Inez laat de bel rinkelen, terwijl ze de lucht onder de stolp wegpompt (afbeelding 6). Ze hoort het geluid van de bel steeds zachter worden.
Leg uit waardoor dat komt.

Slide 18 - Open question

Met twee blikjes en een touwtje kun je een 'telefoon' maken (afbeelding 7). Als het touwtje strak gespannen wordt, kun je met elkaar praten via de blikjes.
Door welke tussenstof verplaatst het geluid zich dan?

Slide 19 - Open question

In de ruimte is geen geluid. Als astronauten aan een ruimtewandeling bezig zijn, praten ze met elkaar via de radio (afbeelding 8).
Waarom is er in de ruimte geen geluid?

Slide 20 - Open question

Als de radio stuk is, wordt het voor de astronauten erg lastig om met elkaar te praten.
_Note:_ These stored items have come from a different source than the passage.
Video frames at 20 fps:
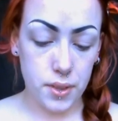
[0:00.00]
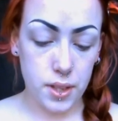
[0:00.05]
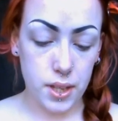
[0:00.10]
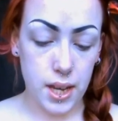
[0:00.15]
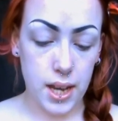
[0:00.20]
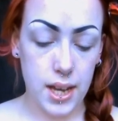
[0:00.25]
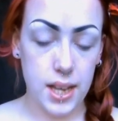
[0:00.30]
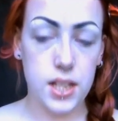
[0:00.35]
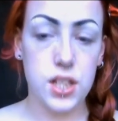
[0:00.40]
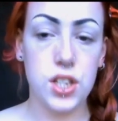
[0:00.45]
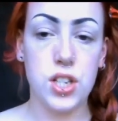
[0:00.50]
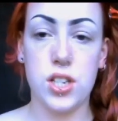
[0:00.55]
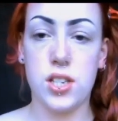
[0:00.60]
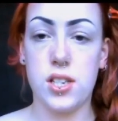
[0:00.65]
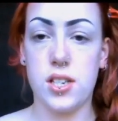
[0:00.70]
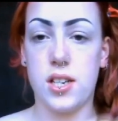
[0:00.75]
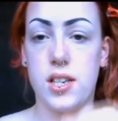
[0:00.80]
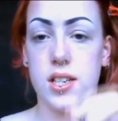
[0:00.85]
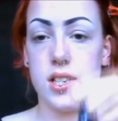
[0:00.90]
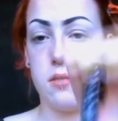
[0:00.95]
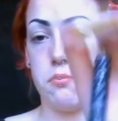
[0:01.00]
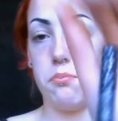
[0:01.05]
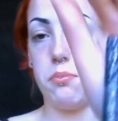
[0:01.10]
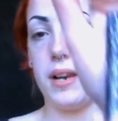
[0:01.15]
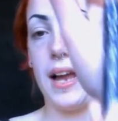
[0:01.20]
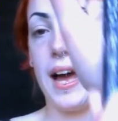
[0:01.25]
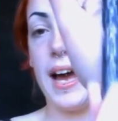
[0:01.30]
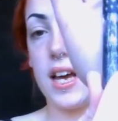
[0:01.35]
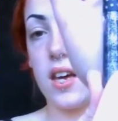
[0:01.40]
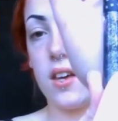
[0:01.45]
yeah, it's a
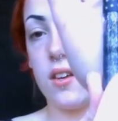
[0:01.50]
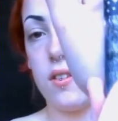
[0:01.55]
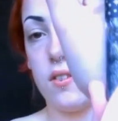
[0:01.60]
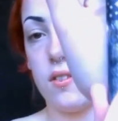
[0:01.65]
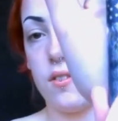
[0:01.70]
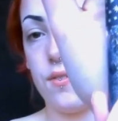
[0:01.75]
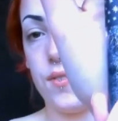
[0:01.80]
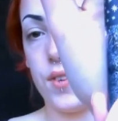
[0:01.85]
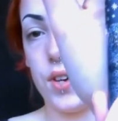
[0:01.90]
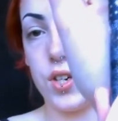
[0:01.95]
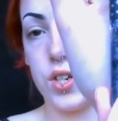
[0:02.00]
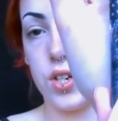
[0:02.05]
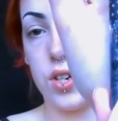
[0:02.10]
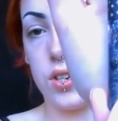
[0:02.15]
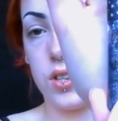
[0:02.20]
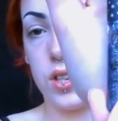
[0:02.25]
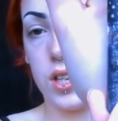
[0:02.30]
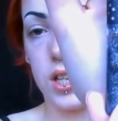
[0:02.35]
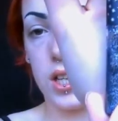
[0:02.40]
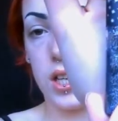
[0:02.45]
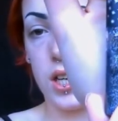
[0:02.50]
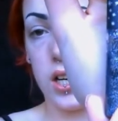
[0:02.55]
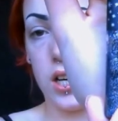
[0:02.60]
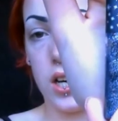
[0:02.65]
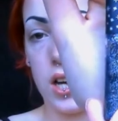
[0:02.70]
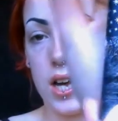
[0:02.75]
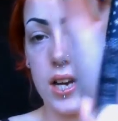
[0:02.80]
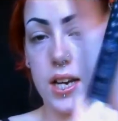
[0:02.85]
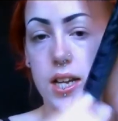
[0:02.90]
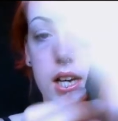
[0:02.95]
black version of the glitter
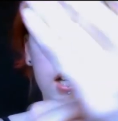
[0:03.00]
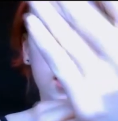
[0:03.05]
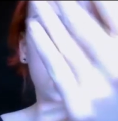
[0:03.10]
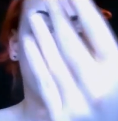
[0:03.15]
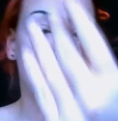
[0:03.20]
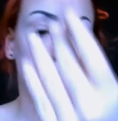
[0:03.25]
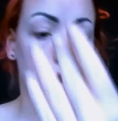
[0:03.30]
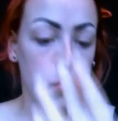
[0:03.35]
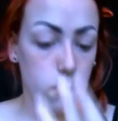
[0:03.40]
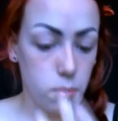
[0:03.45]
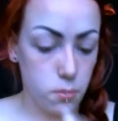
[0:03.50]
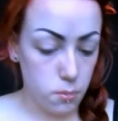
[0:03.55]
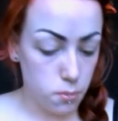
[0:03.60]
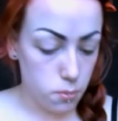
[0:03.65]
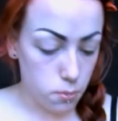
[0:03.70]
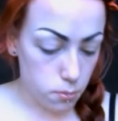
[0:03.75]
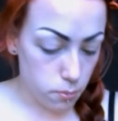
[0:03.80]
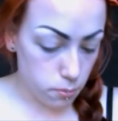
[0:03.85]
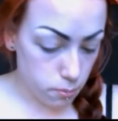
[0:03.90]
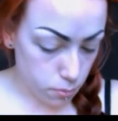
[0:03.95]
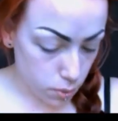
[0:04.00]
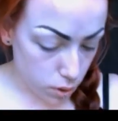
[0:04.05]
liner. It's from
Toch kunnen ze in noodgevallen zorgen dat ze elkaar wel verstaan.
Wat moeten de astronauten in zo'n geval doen om elkaar toch te kunnen verstaan?

Slide 21 - Open question

De snelheid waarmee geluid zich door de lucht verplaatst is:
A
34 m/s
B
340 m/s
C
3400 m/s

Slide 22 - Quiz

Gerard beweert: “Je kunt eenvoudig nagaan hoe ver een onweersbui bij je vandaan is. Tel het aantal seconden tussen een bliksemflits en de donder en deel dit aantal door 3. De uitkomst is de afstand in kilometers.”
Hoelang doet het geluid volgens Gerard over één kilometer?

Slide 23 - Open question

Gerard beweert: “Je kunt eenvoudig nagaan hoe ver een onweersbui bij je vandaan is. Tel het aantal seconden tussen een bliksemflits en de donder en deel dit aantal door 3. De uitkomst is de afstand in kilometers.”
Hoe groot is dus de geluidssnelheid volgens Gerard?

Slide 24 - Open question

Gerard beweert: “Je kunt eenvoudig nagaan hoe ver een onweersbui bij je vandaan is. Tel het aantal seconden tussen een bliksemflits en de donder en deel dit aantal door 3. De uitkomst is de afstand in kilometers.”
Doet het geluid er in het echt langer of korter over? Licht je antwoord toe.

Slide 25 - Open question

Sonar
Op veel schepen wordt sonar gebruikt om de diepte van de zee te meten. Een geluidsbron zendt onder water geluidspulsen uit. De pulsen kaatsen terug tegen de zeebodem en worden daarna weer door een ontvanger opgevangen. Tussen het uitzenden en opvangen van een geluidspuls verloopt een korte tijd. Het sonarsysteem meet die tijd en berekent daaruit automatisch hoe diep de zee is.

Slide 26 - Slide

Gebruik tabel 1. Sommige zeeschepen maken gebruik van sonar (afbeelding 11).
Hoe groot is de snelheid van geluid in water?

Slide 27 - Open question

De sonar van een schip vangt een echo op. Dat gebeurt 0,2 seconde nadat het geluid is weggestuurd.
Hoe groot is de afstand die het geluid in die tijd heeft afgelegd?